=== Work instruction ===
The records are to be copied exactly and in full.
━━ Provided information
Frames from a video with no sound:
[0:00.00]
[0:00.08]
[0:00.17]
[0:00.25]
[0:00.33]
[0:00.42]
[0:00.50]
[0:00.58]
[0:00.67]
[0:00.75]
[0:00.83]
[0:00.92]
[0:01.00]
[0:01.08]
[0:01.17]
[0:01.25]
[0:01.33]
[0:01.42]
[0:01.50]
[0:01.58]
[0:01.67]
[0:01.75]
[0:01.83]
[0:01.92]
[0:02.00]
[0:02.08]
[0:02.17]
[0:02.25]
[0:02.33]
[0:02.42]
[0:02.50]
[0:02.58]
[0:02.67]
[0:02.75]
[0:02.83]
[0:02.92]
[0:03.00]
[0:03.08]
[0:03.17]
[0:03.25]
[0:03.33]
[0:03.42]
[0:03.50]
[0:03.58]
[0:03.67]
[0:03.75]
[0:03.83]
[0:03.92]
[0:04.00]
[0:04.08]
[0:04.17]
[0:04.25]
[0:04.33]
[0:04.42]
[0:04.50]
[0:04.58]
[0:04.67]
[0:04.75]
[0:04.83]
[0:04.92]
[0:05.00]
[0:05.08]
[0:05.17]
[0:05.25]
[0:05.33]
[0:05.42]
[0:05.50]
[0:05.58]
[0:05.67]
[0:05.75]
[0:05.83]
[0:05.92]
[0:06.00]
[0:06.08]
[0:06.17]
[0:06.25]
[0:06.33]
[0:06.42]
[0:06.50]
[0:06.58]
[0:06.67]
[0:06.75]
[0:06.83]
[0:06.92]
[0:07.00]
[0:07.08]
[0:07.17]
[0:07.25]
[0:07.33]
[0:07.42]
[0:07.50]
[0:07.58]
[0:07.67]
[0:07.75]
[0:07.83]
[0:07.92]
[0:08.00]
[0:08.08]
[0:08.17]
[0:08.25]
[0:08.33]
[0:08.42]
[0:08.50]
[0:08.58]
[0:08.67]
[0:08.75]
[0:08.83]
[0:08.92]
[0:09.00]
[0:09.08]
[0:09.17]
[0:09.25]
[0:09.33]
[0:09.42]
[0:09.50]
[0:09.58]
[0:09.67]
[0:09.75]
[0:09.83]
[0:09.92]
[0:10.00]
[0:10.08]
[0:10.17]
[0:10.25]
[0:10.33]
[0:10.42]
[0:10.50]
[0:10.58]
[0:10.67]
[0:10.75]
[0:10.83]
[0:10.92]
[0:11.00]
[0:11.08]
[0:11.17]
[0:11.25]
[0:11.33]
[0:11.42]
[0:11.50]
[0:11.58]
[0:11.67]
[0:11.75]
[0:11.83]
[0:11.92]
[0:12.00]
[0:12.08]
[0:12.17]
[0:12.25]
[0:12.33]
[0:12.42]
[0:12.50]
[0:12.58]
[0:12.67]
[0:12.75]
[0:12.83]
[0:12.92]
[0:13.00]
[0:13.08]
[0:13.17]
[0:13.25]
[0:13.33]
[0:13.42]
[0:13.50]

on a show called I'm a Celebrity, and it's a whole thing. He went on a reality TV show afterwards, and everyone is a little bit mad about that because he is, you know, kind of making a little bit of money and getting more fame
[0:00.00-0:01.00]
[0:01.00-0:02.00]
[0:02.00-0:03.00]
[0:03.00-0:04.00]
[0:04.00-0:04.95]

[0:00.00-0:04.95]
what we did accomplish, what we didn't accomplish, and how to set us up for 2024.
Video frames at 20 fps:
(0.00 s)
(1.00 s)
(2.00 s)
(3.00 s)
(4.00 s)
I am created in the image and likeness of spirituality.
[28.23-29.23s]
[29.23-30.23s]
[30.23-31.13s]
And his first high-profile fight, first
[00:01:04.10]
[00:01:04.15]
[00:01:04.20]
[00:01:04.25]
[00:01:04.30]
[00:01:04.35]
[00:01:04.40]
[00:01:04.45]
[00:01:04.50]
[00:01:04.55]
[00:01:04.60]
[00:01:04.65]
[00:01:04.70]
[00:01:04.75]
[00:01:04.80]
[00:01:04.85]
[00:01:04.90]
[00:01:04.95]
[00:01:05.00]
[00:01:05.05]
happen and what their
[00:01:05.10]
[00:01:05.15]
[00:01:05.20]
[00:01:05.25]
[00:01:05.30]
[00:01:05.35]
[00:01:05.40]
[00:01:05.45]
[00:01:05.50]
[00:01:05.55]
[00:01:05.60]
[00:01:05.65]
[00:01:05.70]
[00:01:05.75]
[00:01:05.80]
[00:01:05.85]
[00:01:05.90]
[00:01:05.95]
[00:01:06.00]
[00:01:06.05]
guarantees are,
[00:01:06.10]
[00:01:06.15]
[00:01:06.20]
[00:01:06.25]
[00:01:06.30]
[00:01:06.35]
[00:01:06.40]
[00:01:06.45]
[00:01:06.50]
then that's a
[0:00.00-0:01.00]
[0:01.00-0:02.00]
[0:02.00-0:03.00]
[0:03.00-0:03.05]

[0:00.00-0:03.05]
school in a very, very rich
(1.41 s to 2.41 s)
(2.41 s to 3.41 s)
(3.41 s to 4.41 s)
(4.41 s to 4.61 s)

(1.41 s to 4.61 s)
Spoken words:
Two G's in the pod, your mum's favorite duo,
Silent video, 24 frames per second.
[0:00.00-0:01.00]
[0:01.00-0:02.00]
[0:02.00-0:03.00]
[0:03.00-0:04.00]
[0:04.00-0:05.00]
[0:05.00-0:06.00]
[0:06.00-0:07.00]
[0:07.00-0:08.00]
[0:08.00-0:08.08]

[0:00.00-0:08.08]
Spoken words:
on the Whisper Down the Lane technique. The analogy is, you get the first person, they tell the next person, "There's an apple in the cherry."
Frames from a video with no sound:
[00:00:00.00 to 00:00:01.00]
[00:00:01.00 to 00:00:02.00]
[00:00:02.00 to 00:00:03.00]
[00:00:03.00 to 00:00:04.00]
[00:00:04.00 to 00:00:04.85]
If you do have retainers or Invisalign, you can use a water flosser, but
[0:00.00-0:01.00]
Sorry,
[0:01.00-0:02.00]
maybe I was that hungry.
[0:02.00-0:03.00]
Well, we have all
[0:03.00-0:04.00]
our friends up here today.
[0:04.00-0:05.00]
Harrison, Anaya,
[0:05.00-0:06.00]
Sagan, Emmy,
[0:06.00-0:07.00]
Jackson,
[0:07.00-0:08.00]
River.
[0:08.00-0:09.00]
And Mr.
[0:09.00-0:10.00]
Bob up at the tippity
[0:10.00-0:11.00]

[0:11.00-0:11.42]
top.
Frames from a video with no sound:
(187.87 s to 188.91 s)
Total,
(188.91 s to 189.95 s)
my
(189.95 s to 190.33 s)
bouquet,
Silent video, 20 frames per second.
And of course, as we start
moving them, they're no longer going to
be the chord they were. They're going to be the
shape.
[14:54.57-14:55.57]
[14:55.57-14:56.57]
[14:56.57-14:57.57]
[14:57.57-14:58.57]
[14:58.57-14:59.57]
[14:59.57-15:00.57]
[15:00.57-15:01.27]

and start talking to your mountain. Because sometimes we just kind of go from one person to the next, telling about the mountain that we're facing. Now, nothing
━━━━
=== Task answer ===
Frames from a video with no sound:
[0:00.00]
[0:00.08]
[0:00.17]
[0:00.25]
[0:00.33]
[0:00.42]
[0:00.50]
[0:00.58]
[0:00.67]
[0:00.75]
[0:00.83]
[0:00.92]
[0:01.00]
[0:01.08]
[0:01.17]
[0:01.25]
[0:01.33]
[0:01.42]
[0:01.50]
[0:01.58]
[0:01.67]
[0:01.75]
[0:01.83]
[0:01.92]
[0:02.00]
[0:02.08]
[0:02.17]
[0:02.25]
[0:02.33]
[0:02.42]
[0:02.50]
[0:02.58]
[0:02.67]
[0:02.75]
[0:02.83]
[0:02.92]
[0:03.00]
[0:03.08]
[0:03.17]
[0:03.25]
[0:03.33]
[0:03.42]
[0:03.50]
[0:03.58]
[0:03.67]
[0:03.75]
[0:03.83]
[0:03.92]
[0:04.00]
[0:04.08]
[0:04.17]
[0:04.25]
[0:04.33]
[0:04.42]
[0:04.50]
[0:04.58]
[0:04.67]
[0:04.75]
[0:04.83]
[0:04.92]
[0:05.00]
[0:05.08]
[0:05.17]
[0:05.25]
[0:05.33]
[0:05.42]
[0:05.50]
[0:05.58]
[0:05.67]
[0:05.75]
[0:05.83]
[0:05.92]
[0:06.00]
[0:06.08]
[0:06.17]
[0:06.25]
[0:06.33]
[0:06.42]
[0:06.50]
[0:06.58]
[0:06.67]
[0:06.75]
[0:06.83]
[0:06.92]
[0:07.00]
[0:07.08]
[0:07.17]
[0:07.25]
[0:07.33]
[0:07.42]
[0:07.50]
[0:07.58]
[0:07.67]
[0:07.75]
[0:07.83]
[0:07.92]
[0:08.00]
[0:08.08]
[0:08.17]
[0:08.25]
[0:08.33]
[0:08.42]
[0:08.50]
[0:08.58]
[0:08.67]
[0:08.75]
[0:08.83]
[0:08.92]
[0:09.00]
[0:09.08]
[0:09.17]
[0:09.25]
[0:09.33]
[0:09.42]
[0:09.50]
[0:09.58]
[0:09.67]
[0:09.75]
[0:09.83]
[0:09.92]
[0:10.00]
[0:10.08]
[0:10.17]
[0:10.25]
[0:10.33]
[0:10.42]
[0:10.50]
[0:10.58]
[0:10.67]
[0:10.75]
[0:10.83]
[0:10.92]
[0:11.00]
[0:11.08]
[0:11.17]
[0:11.25]
[0:11.33]
[0:11.42]
[0:11.50]
[0:11.58]
[0:11.67]
[0:11.75]
[0:11.83]
[0:11.92]
[0:12.00]
[0:12.08]
[0:12.17]
[0:12.25]
[0:12.33]
[0:12.42]
[0:12.50]
[0:12.58]
[0:12.67]
[0:12.75]
[0:12.83]
[0:12.92]
[0:13.00]
[0:13.08]
[0:13.17]
[0:13.25]
[0:13.33]
[0:13.42]
[0:13.50]

on a show called I'm a Celebrity, and it's a whole thing. He went on a reality TV show afterwards, and everyone is a little bit mad about that because he is, you know, kind of making a little bit of money and getting more fame
[0:00.00-0:01.00]
[0:01.00-0:02.00]
[0:02.00-0:03.00]
[0:03.00-0:04.00]
[0:04.00-0:04.95]

[0:00.00-0:04.95]
what we did accomplish, what we didn't accomplish, and how to set us up for 2024.
Video frames at 20 fps:
(0.00 s)
(1.00 s)
(2.00 s)
(3.00 s)
(4.00 s)
I am created in the image and likeness of spirituality.
[28.23-29.23s]
[29.23-30.23s]
[30.23-31.13s]
And his first high-profile fight, first
[00:01:04.10]
[00:01:04.15]
[00:01:04.20]
[00:01:04.25]
[00:01:04.30]
[00:01:04.35]
[00:01:04.40]
[00:01:04.45]
[00:01:04.50]
[00:01:04.55]
[00:01:04.60]
[00:01:04.65]
[00:01:04.70]
[00:01:04.75]
[00:01:04.80]
[00:01:04.85]
[00:01:04.90]
[00:01:04.95]
[00:01:05.00]
[00:01:05.05]
happen and what their
[00:01:05.10]
[00:01:05.15]
[00:01:05.20]
[00:01:05.25]
[00:01:05.30]
[00:01:05.35]
[00:01:05.40]
[00:01:05.45]
[00:01:05.50]
[00:01:05.55]
[00:01:05.60]
[00:01:05.65]
[00:01:05.70]
[00:01:05.75]
[00:01:05.80]
[00:01:05.85]
[00:01:05.90]
[00:01:05.95]
[00:01:06.00]
[00:01:06.05]
guarantees are,
[00:01:06.10]
[00:01:06.15]
[00:01:06.20]
[00:01:06.25]
[00:01:06.30]
[00:01:06.35]
[00:01:06.40]
[00:01:06.45]
[00:01:06.50]
then that's a
[0:00.00-0:01.00]
[0:01.00-0:02.00]
[0:02.00-0:03.00]
[0:03.00-0:03.05]

[0:00.00-0:03.05]
school in a very, very rich
(1.41 s to 2.41 s)
(2.41 s to 3.41 s)
(3.41 s to 4.41 s)
(4.41 s to 4.61 s)

(1.41 s to 4.61 s)
Spoken words:
Two G's in the pod, your mum's favorite duo,
Silent video, 24 frames per second.
[0:00.00-0:01.00]
[0:01.00-0:02.00]
[0:02.00-0:03.00]
[0:03.00-0:04.00]
[0:04.00-0:05.00]
[0:05.00-0:06.00]
[0:06.00-0:07.00]
[0:07.00-0:08.00]
[0:08.00-0:08.08]

[0:00.00-0:08.08]
Spoken words:
on the Whisper Down the Lane technique. The analogy is, you get the first person, they tell the next person, "There's an apple in the cherry."
Frames from a video with no sound:
[00:00:00.00 to 00:00:01.00]
[00:00:01.00 to 00:00:02.00]
[00:00:02.00 to 00:00:03.00]
[00:00:03.00 to 00:00:04.00]
[00:00:04.00 to 00:00:04.85]
If you do have retainers or Invisalign, you can use a water flosser, but
[0:00.00-0:01.00]
Sorry,
[0:01.00-0:02.00]
maybe I was that hungry.
[0:02.00-0:03.00]
Well, we have all
[0:03.00-0:04.00]
our friends up here today.
[0:04.00-0:05.00]
Harrison, Anaya,
[0:05.00-0:06.00]
Sagan, Emmy,
[0:06.00-0:07.00]
Jackson,
[0:07.00-0:08.00]
River.
[0:08.00-0:09.00]
And Mr.
[0:09.00-0:10.00]
Bob up at the tippity
[0:10.00-0:11.00]

[0:11.00-0:11.42]
top.
Frames from a video with no sound:
(187.87 s to 188.91 s)
Total,
(188.91 s to 189.95 s)
my
(189.95 s to 190.33 s)
bouquet,
Silent video, 20 frames per second.
And of course, as we start
moving them, they're no longer going to
be the chord they were. They're going to be the
shape.
[14:54.57-14:55.57]
[14:55.57-14:56.57]
[14:56.57-14:57.57]
[14:57.57-14:58.57]
[14:58.57-14:59.57]
[14:59.57-15:00.57]
[15:00.57-15:01.27]

and start talking to your mountain. Because sometimes we just kind of go from one person to the next, telling about the mountain that we're facing. Now, nothing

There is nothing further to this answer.